WHAT IS NEEDED
Nothing but an exact copy of the records is expected here.

RECORDS: Begin

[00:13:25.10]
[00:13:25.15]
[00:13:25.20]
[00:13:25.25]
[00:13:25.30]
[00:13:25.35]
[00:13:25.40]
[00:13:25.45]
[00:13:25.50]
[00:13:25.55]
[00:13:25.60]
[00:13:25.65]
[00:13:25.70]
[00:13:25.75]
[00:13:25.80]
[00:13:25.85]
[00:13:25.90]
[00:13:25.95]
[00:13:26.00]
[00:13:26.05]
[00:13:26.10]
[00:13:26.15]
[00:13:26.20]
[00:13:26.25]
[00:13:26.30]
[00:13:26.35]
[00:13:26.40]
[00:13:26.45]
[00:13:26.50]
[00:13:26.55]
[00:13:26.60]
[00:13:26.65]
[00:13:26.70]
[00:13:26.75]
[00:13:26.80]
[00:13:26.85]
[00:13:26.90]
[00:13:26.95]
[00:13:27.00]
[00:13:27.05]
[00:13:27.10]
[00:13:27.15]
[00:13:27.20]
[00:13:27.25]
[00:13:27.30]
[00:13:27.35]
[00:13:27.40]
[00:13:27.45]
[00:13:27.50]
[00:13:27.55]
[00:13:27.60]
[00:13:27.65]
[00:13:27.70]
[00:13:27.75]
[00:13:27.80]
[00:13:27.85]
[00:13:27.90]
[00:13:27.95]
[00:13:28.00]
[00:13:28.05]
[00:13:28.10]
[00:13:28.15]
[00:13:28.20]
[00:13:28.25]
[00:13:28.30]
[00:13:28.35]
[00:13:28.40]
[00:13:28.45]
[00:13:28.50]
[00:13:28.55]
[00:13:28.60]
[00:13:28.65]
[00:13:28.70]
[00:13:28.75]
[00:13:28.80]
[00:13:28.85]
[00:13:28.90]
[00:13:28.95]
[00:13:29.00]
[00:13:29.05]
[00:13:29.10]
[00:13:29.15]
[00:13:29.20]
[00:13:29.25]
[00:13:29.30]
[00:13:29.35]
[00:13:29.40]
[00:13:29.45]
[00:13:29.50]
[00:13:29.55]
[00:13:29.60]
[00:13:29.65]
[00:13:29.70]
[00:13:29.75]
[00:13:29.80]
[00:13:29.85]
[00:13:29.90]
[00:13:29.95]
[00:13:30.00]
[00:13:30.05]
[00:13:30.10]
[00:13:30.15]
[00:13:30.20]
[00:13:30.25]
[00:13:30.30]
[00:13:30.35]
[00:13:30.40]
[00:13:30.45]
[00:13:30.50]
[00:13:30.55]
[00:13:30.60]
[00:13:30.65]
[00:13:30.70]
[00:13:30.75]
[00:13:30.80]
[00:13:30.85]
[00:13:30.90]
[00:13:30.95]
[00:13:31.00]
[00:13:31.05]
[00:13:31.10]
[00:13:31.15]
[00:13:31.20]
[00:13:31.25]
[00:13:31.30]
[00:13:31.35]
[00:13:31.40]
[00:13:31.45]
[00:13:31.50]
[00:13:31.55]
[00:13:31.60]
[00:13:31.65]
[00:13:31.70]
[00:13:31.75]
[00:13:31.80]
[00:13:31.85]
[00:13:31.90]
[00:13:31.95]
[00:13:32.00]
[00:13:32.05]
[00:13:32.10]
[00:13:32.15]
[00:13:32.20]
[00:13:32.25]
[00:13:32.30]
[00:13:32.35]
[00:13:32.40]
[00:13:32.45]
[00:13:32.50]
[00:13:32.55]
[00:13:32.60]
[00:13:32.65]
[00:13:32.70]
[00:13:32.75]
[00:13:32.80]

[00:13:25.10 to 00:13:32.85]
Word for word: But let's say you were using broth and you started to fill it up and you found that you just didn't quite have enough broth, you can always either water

RECORDS: End

TASK RESPONSE
[00:13:25.10]
[00:13:25.15]
[00:13:25.20]
[00:13:25.25]
[00:13:25.30]
[00:13:25.35]
[00:13:25.40]
[00:13:25.45]
[00:13:25.50]
[00:13:25.55]
[00:13:25.60]
[00:13:25.65]
[00:13:25.70]
[00:13:25.75]
[00:13:25.80]
[00:13:25.85]
[00:13:25.90]
[00:13:25.95]
[00:13:26.00]
[00:13:26.05]
[00:13:26.10]
[00:13:26.15]
[00:13:26.20]
[00:13:26.25]
[00:13:26.30]
[00:13:26.35]
[00:13:26.40]
[00:13:26.45]
[00:13:26.50]
[00:13:26.55]
[00:13:26.60]
[00:13:26.65]
[00:13:26.70]
[00:13:26.75]
[00:13:26.80]
[00:13:26.85]
[00:13:26.90]
[00:13:26.95]
[00:13:27.00]
[00:13:27.05]
[00:13:27.10]
[00:13:27.15]
[00:13:27.20]
[00:13:27.25]
[00:13:27.30]
[00:13:27.35]
[00:13:27.40]
[00:13:27.45]
[00:13:27.50]
[00:13:27.55]
[00:13:27.60]
[00:13:27.65]
[00:13:27.70]
[00:13:27.75]
[00:13:27.80]
[00:13:27.85]
[00:13:27.90]
[00:13:27.95]
[00:13:28.00]
[00:13:28.05]
[00:13:28.10]
[00:13:28.15]
[00:13:28.20]
[00:13:28.25]
[00:13:28.30]
[00:13:28.35]
[00:13:28.40]
[00:13:28.45]
[00:13:28.50]
[00:13:28.55]
[00:13:28.60]
[00:13:28.65]
[00:13:28.70]
[00:13:28.75]
[00:13:28.80]
[00:13:28.85]
[00:13:28.90]
[00:13:28.95]
[00:13:29.00]
[00:13:29.05]
[00:13:29.10]
[00:13:29.15]
[00:13:29.20]
[00:13:29.25]
[00:13:29.30]
[00:13:29.35]
[00:13:29.40]
[00:13:29.45]
[00:13:29.50]
[00:13:29.55]
[00:13:29.60]
[00:13:29.65]
[00:13:29.70]
[00:13:29.75]
[00:13:29.80]
[00:13:29.85]
[00:13:29.90]
[00:13:29.95]
[00:13:30.00]
[00:13:30.05]
[00:13:30.10]
[00:13:30.15]
[00:13:30.20]
[00:13:30.25]
[00:13:30.30]
[00:13:30.35]
[00:13:30.40]
[00:13:30.45]
[00:13:30.50]
[00:13:30.55]
[00:13:30.60]
[00:13:30.65]
[00:13:30.70]
[00:13:30.75]
[00:13:30.80]
[00:13:30.85]
[00:13:30.90]
[00:13:30.95]
[00:13:31.00]
[00:13:31.05]
[00:13:31.10]
[00:13:31.15]
[00:13:31.20]
[00:13:31.25]
[00:13:31.30]
[00:13:31.35]
[00:13:31.40]
[00:13:31.45]
[00:13:31.50]
[00:13:31.55]
[00:13:31.60]
[00:13:31.65]
[00:13:31.70]
[00:13:31.75]
[00:13:31.80]
[00:13:31.85]
[00:13:31.90]
[00:13:31.95]
[00:13:32.00]
[00:13:32.05]
[00:13:32.10]
[00:13:32.15]
[00:13:32.20]
[00:13:32.25]
[00:13:32.30]
[00:13:32.35]
[00:13:32.40]
[00:13:32.45]
[00:13:32.50]
[00:13:32.55]
[00:13:32.60]
[00:13:32.65]
[00:13:32.70]
[00:13:32.75]
[00:13:32.80]

[00:13:25.10 to 00:13:32.85]
Word for word: But let's say you were using broth and you started to fill it up and you found that you just didn't quite have enough broth, you can always either water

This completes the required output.